*** Begin section ***
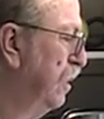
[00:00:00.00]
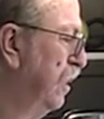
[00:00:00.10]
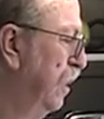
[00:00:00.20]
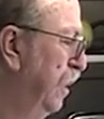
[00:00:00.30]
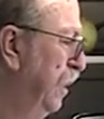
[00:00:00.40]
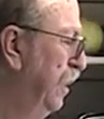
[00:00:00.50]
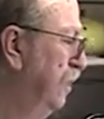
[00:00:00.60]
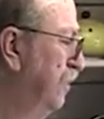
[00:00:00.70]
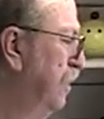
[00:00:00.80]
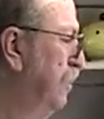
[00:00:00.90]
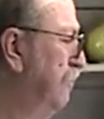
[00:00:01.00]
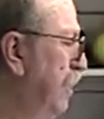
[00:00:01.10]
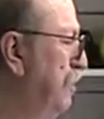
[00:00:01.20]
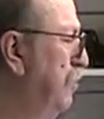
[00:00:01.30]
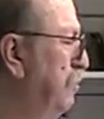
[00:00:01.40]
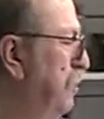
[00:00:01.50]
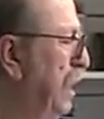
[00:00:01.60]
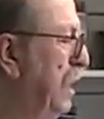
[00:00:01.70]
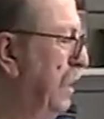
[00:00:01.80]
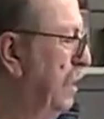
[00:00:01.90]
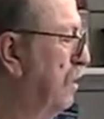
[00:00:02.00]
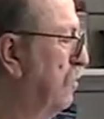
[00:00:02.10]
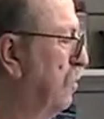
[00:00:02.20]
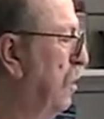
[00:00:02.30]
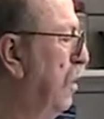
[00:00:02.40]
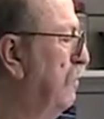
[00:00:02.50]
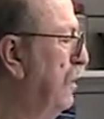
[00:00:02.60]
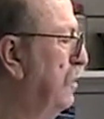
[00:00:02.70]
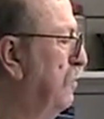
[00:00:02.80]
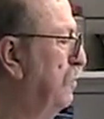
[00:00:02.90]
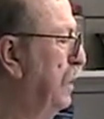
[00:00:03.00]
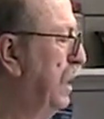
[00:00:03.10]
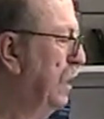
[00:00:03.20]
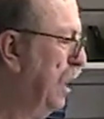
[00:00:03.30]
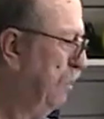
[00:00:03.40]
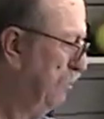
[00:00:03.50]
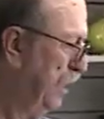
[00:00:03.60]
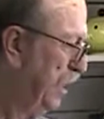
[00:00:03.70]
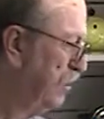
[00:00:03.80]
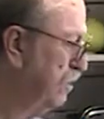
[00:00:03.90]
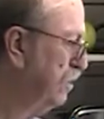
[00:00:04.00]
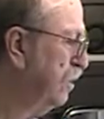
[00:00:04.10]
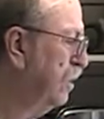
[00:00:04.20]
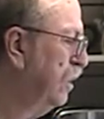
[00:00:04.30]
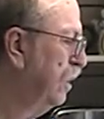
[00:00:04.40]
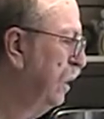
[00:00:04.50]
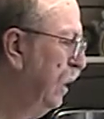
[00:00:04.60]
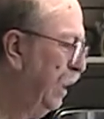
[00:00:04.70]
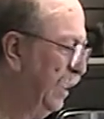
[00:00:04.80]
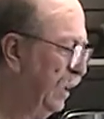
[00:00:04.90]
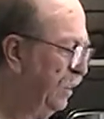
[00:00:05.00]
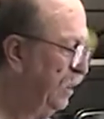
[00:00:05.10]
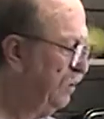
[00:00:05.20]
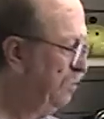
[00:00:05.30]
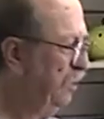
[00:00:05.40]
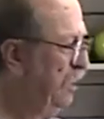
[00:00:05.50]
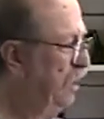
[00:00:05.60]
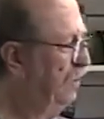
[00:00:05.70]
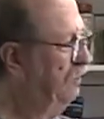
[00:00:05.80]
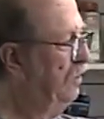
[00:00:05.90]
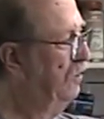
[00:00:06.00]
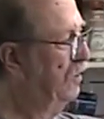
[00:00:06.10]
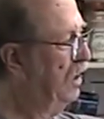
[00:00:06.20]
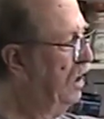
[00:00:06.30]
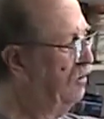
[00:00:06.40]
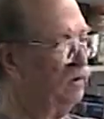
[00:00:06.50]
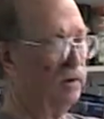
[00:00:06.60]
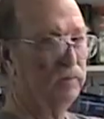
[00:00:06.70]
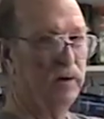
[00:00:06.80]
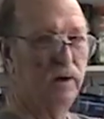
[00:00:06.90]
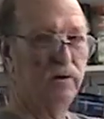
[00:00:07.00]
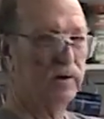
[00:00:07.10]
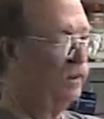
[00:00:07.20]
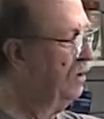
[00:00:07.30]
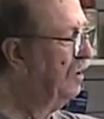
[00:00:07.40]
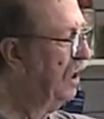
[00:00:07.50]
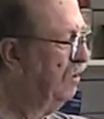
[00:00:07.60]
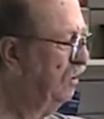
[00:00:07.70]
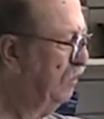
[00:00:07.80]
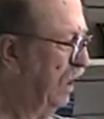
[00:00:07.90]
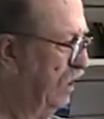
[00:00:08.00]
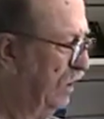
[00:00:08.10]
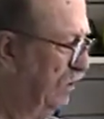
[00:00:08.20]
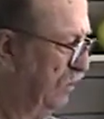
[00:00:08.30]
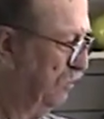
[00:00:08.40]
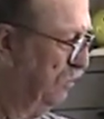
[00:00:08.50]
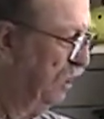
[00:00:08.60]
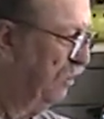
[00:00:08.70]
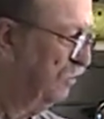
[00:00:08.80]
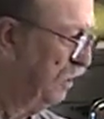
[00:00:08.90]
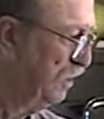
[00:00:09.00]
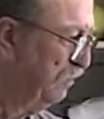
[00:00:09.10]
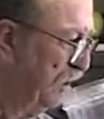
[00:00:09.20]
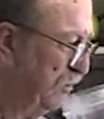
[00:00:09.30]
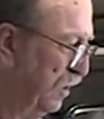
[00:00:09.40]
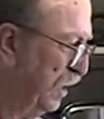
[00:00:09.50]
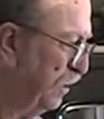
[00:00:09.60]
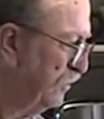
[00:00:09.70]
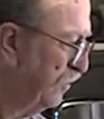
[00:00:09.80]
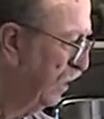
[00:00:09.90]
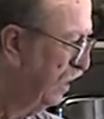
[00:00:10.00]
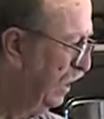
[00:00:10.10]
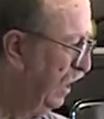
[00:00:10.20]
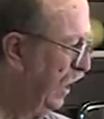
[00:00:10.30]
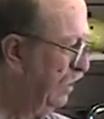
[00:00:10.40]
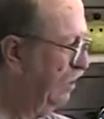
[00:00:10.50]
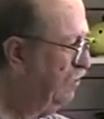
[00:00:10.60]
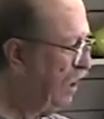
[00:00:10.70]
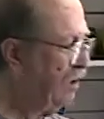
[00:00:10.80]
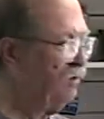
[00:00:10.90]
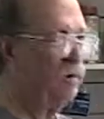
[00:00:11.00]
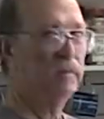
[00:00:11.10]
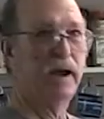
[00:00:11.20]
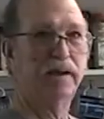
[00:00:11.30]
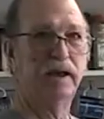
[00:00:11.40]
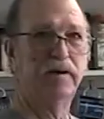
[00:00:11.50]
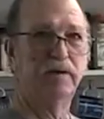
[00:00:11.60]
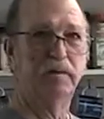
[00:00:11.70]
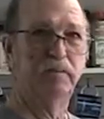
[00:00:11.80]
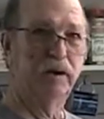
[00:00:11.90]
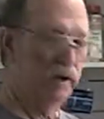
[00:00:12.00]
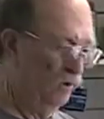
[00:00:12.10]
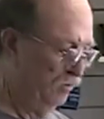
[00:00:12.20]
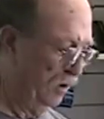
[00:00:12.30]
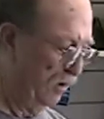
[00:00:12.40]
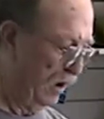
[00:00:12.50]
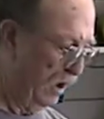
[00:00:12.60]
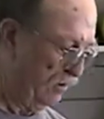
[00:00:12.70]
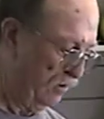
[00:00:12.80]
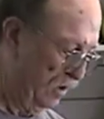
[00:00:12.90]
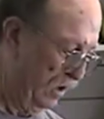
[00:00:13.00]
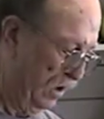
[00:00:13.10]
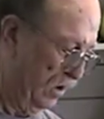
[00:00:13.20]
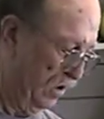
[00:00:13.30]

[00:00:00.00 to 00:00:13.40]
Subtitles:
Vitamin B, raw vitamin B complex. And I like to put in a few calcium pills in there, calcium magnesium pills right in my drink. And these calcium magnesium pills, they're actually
*** End section ***
*** Begin section ***
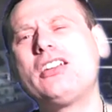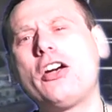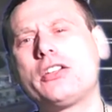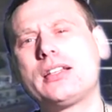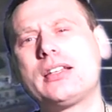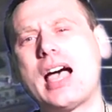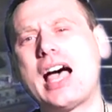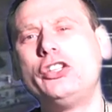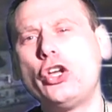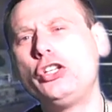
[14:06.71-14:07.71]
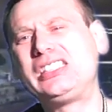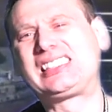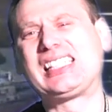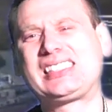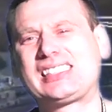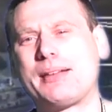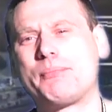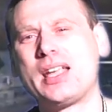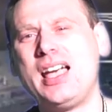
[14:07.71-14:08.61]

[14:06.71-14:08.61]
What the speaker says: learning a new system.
*** End section ***
→ Work task: Within the listing above, print exactly the stretch beginning at the line that contains "[00:00:03.90]" and finishing at the line that contains "[00:00:07.50]", ends kept, pictures left out, and nothing more.

→ Your response:
[00:00:03.90]
[00:00:04.00]
[00:00:04.10]
[00:00:04.20]
[00:00:04.30]
[00:00:04.40]
[00:00:04.50]
[00:00:04.60]
[00:00:04.70]
[00:00:04.80]
[00:00:04.90]
[00:00:05.00]
[00:00:05.10]
[00:00:05.20]
[00:00:05.30]
[00:00:05.40]
[00:00:05.50]
[00:00:05.60]
[00:00:05.70]
[00:00:05.80]
[00:00:05.90]
[00:00:06.00]
[00:00:06.10]
[00:00:06.20]
[00:00:06.30]
[00:00:06.40]
[00:00:06.50]
[00:00:06.60]
[00:00:06.70]
[00:00:06.80]
[00:00:06.90]
[00:00:07.00]
[00:00:07.10]
[00:00:07.20]
[00:00:07.30]
[00:00:07.40]
[00:00:07.50]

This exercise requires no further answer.